> Task statement
Set down, please, exactly the lines below that run from the line with "Frames from a" to the line with "Transcript: and then", both lines included.

> Recorded data

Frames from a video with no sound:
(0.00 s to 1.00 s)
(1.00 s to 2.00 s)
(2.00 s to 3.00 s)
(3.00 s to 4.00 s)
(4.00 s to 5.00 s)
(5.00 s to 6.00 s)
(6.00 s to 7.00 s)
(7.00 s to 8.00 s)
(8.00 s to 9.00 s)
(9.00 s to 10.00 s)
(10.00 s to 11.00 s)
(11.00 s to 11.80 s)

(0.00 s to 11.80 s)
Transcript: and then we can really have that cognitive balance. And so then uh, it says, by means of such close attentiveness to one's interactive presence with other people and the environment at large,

==

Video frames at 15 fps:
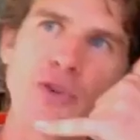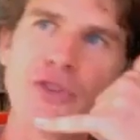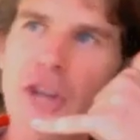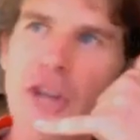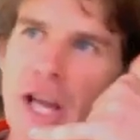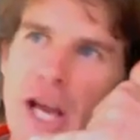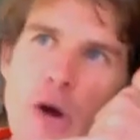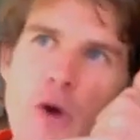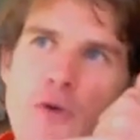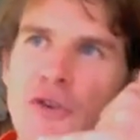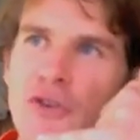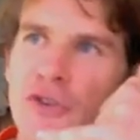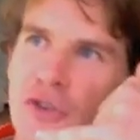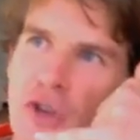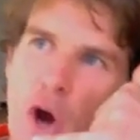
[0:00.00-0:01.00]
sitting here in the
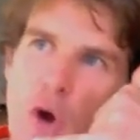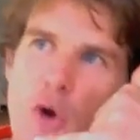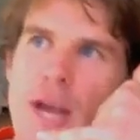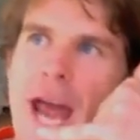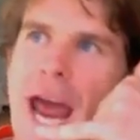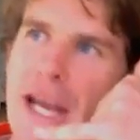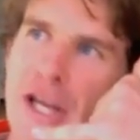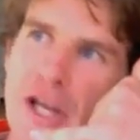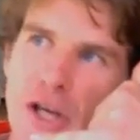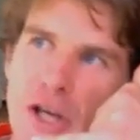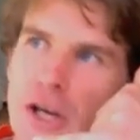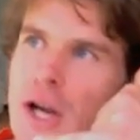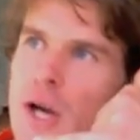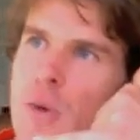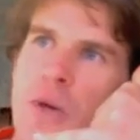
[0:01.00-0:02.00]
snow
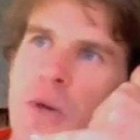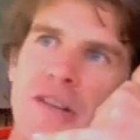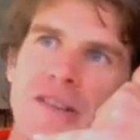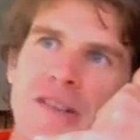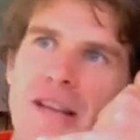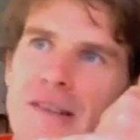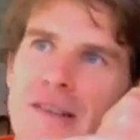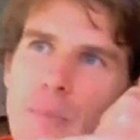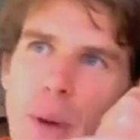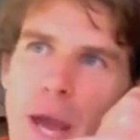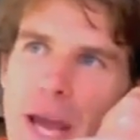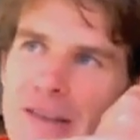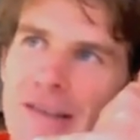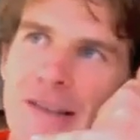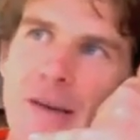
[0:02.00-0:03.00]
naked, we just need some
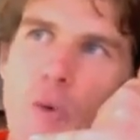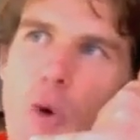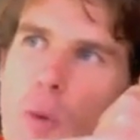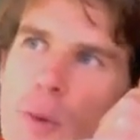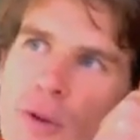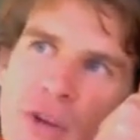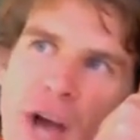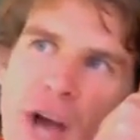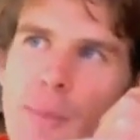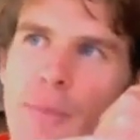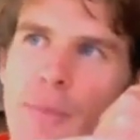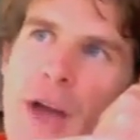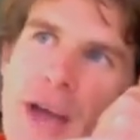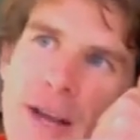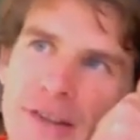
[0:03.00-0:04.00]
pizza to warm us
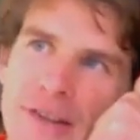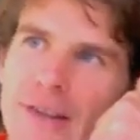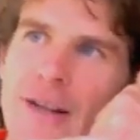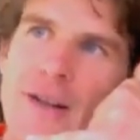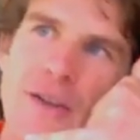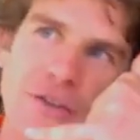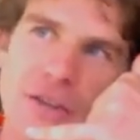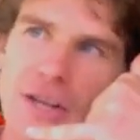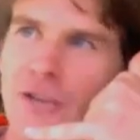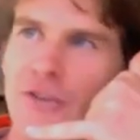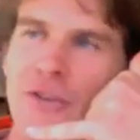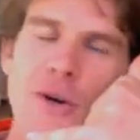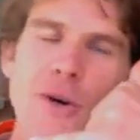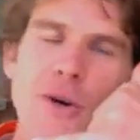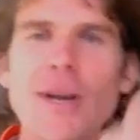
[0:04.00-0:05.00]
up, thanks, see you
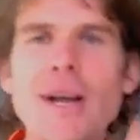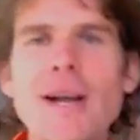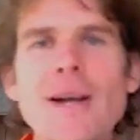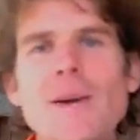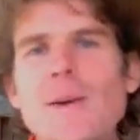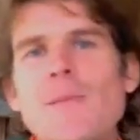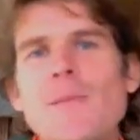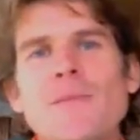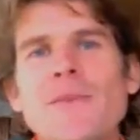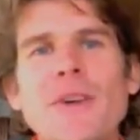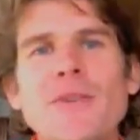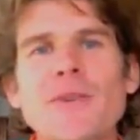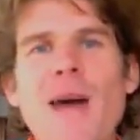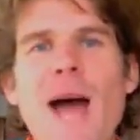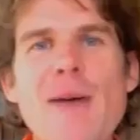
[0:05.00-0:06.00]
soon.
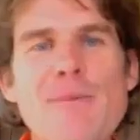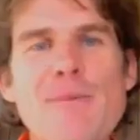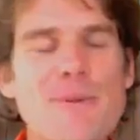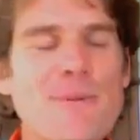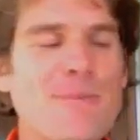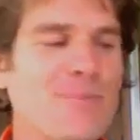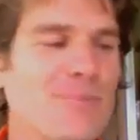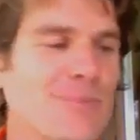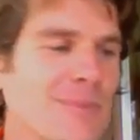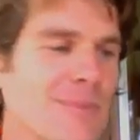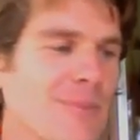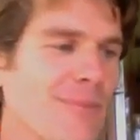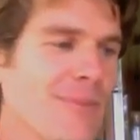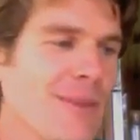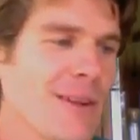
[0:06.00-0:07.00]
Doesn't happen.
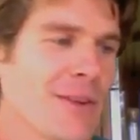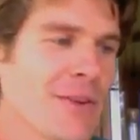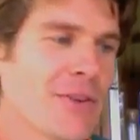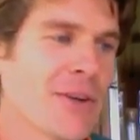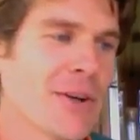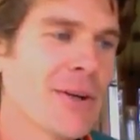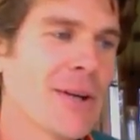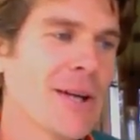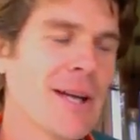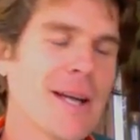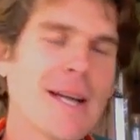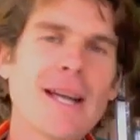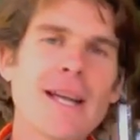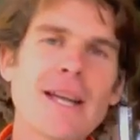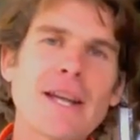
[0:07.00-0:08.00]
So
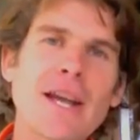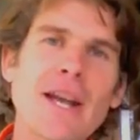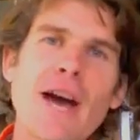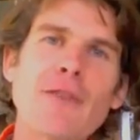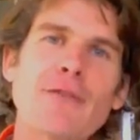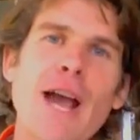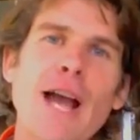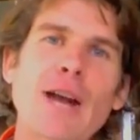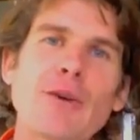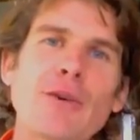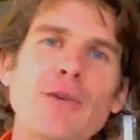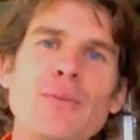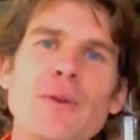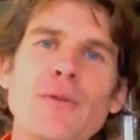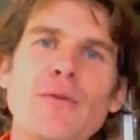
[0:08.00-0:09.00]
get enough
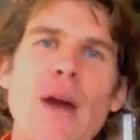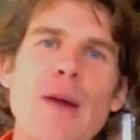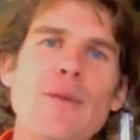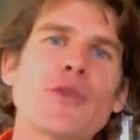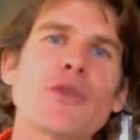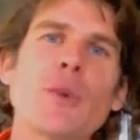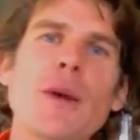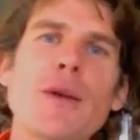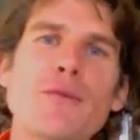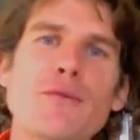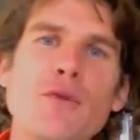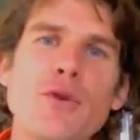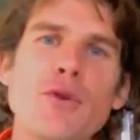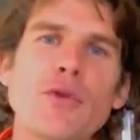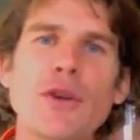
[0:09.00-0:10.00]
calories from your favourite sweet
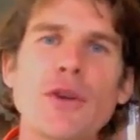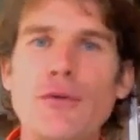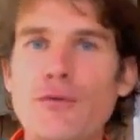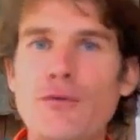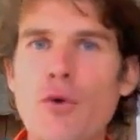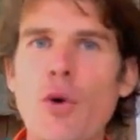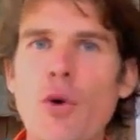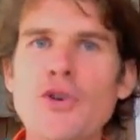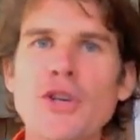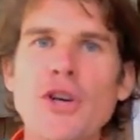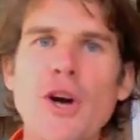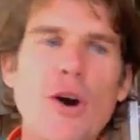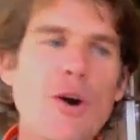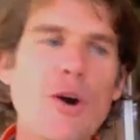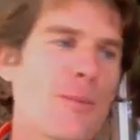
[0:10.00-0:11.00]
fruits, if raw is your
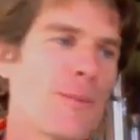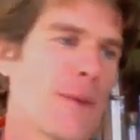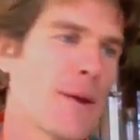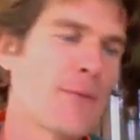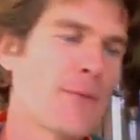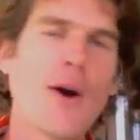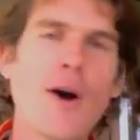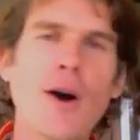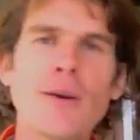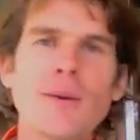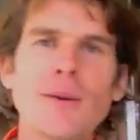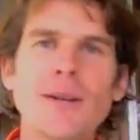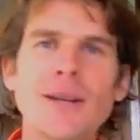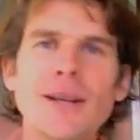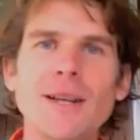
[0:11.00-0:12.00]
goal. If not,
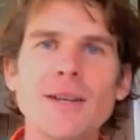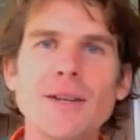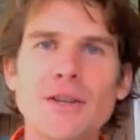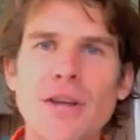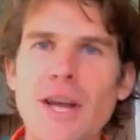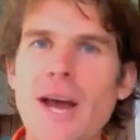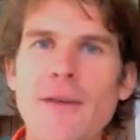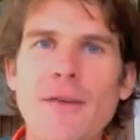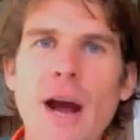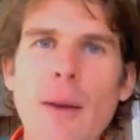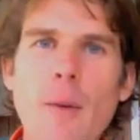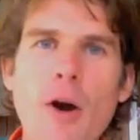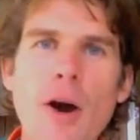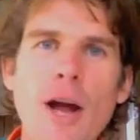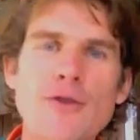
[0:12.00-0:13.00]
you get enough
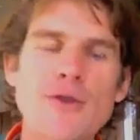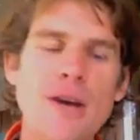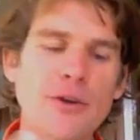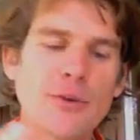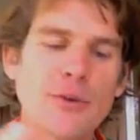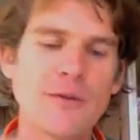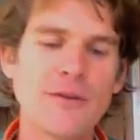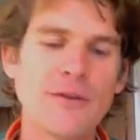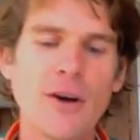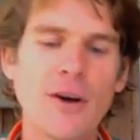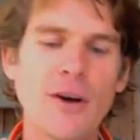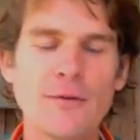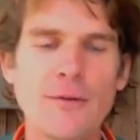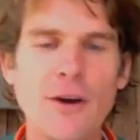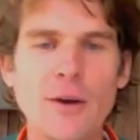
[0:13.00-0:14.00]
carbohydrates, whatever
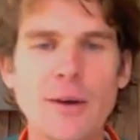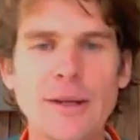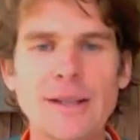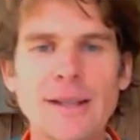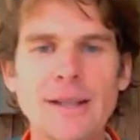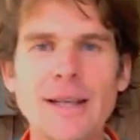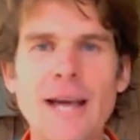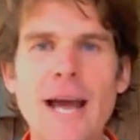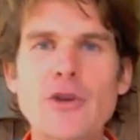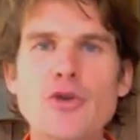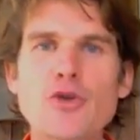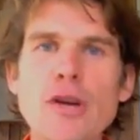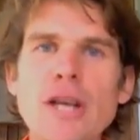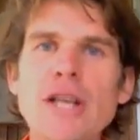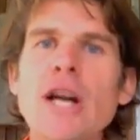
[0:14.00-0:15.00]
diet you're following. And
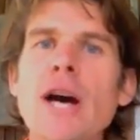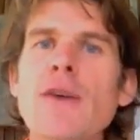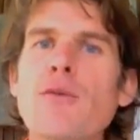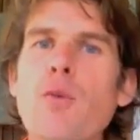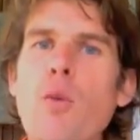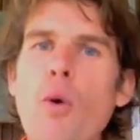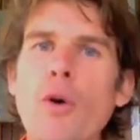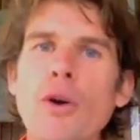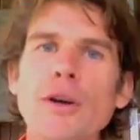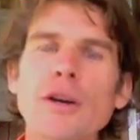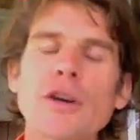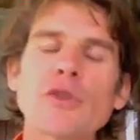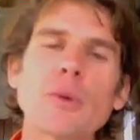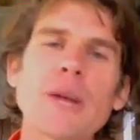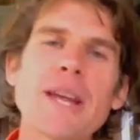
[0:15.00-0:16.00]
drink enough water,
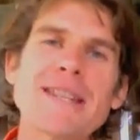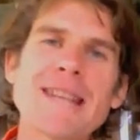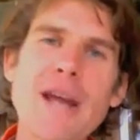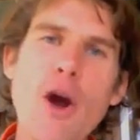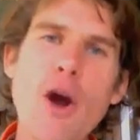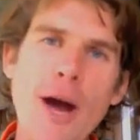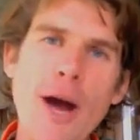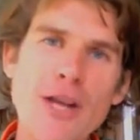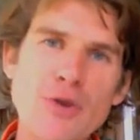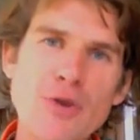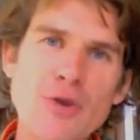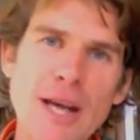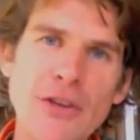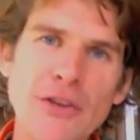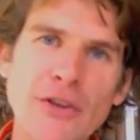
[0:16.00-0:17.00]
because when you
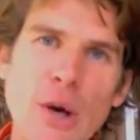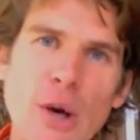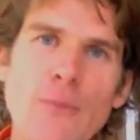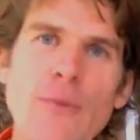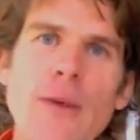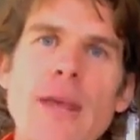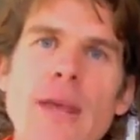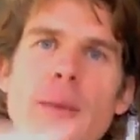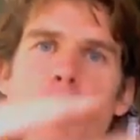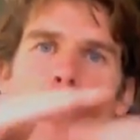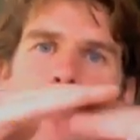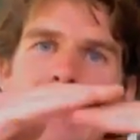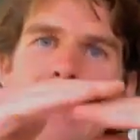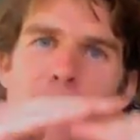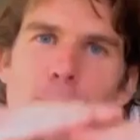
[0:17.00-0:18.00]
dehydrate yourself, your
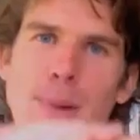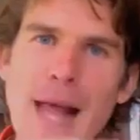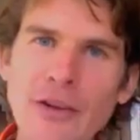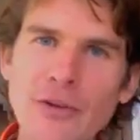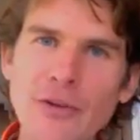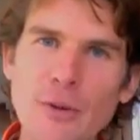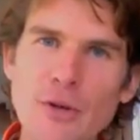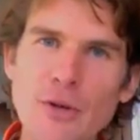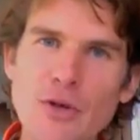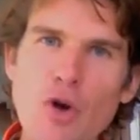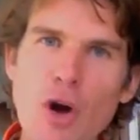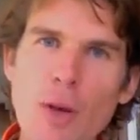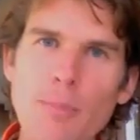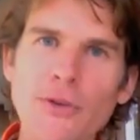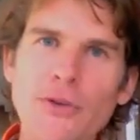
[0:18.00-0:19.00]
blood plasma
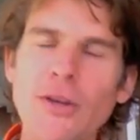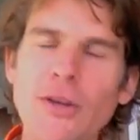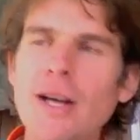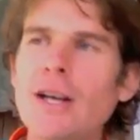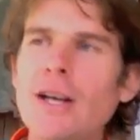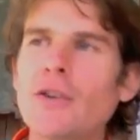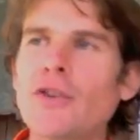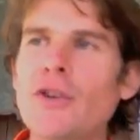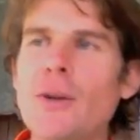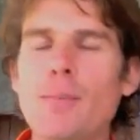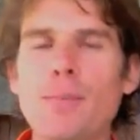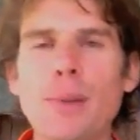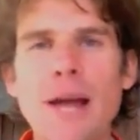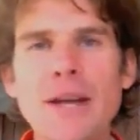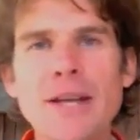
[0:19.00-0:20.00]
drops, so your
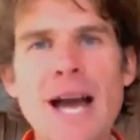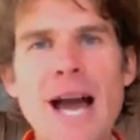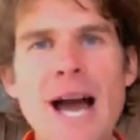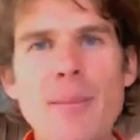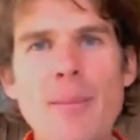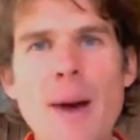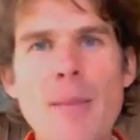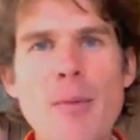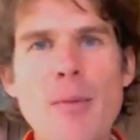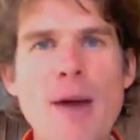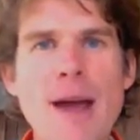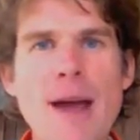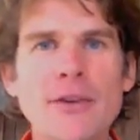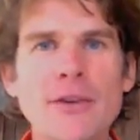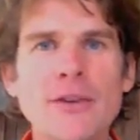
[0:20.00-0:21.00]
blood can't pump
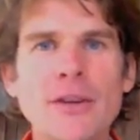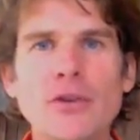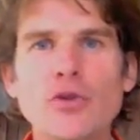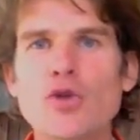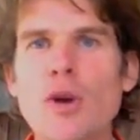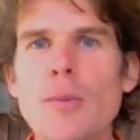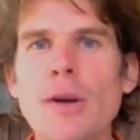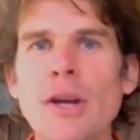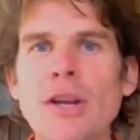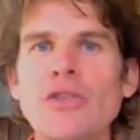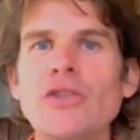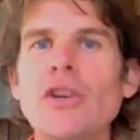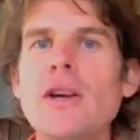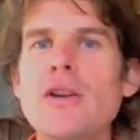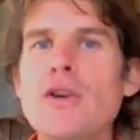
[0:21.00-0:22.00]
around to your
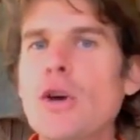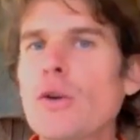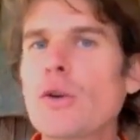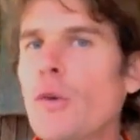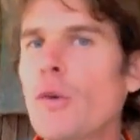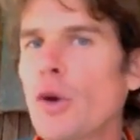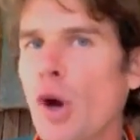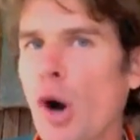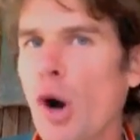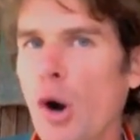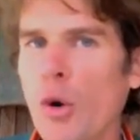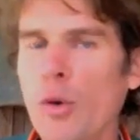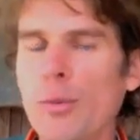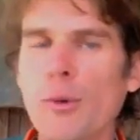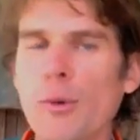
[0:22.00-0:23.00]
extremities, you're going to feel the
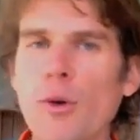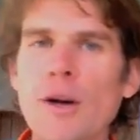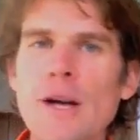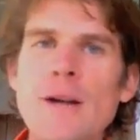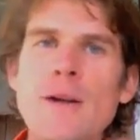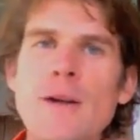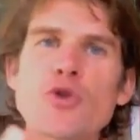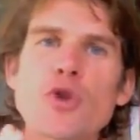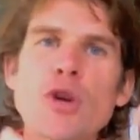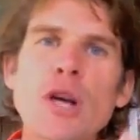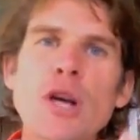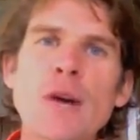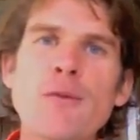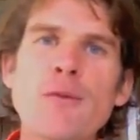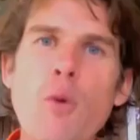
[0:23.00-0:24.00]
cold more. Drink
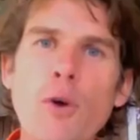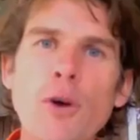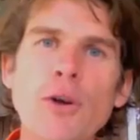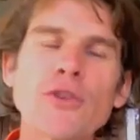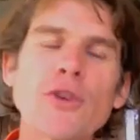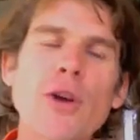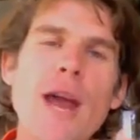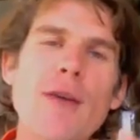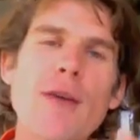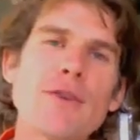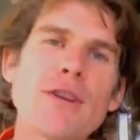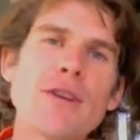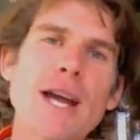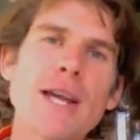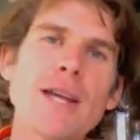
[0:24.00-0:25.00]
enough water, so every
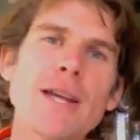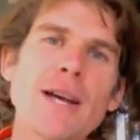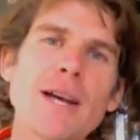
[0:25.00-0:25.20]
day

> Response
Frames from a video with no sound:
(0.00 s to 1.00 s)
(1.00 s to 2.00 s)
(2.00 s to 3.00 s)
(3.00 s to 4.00 s)
(4.00 s to 5.00 s)
(5.00 s to 6.00 s)
(6.00 s to 7.00 s)
(7.00 s to 8.00 s)
(8.00 s to 9.00 s)
(9.00 s to 10.00 s)
(10.00 s to 11.00 s)
(11.00 s to 11.80 s)

(0.00 s to 11.80 s)
Transcript: and then we can really have that cognitive balance. And so then uh, it says, by means of such close attentiveness to one's interactive presence with other people and the environment at large,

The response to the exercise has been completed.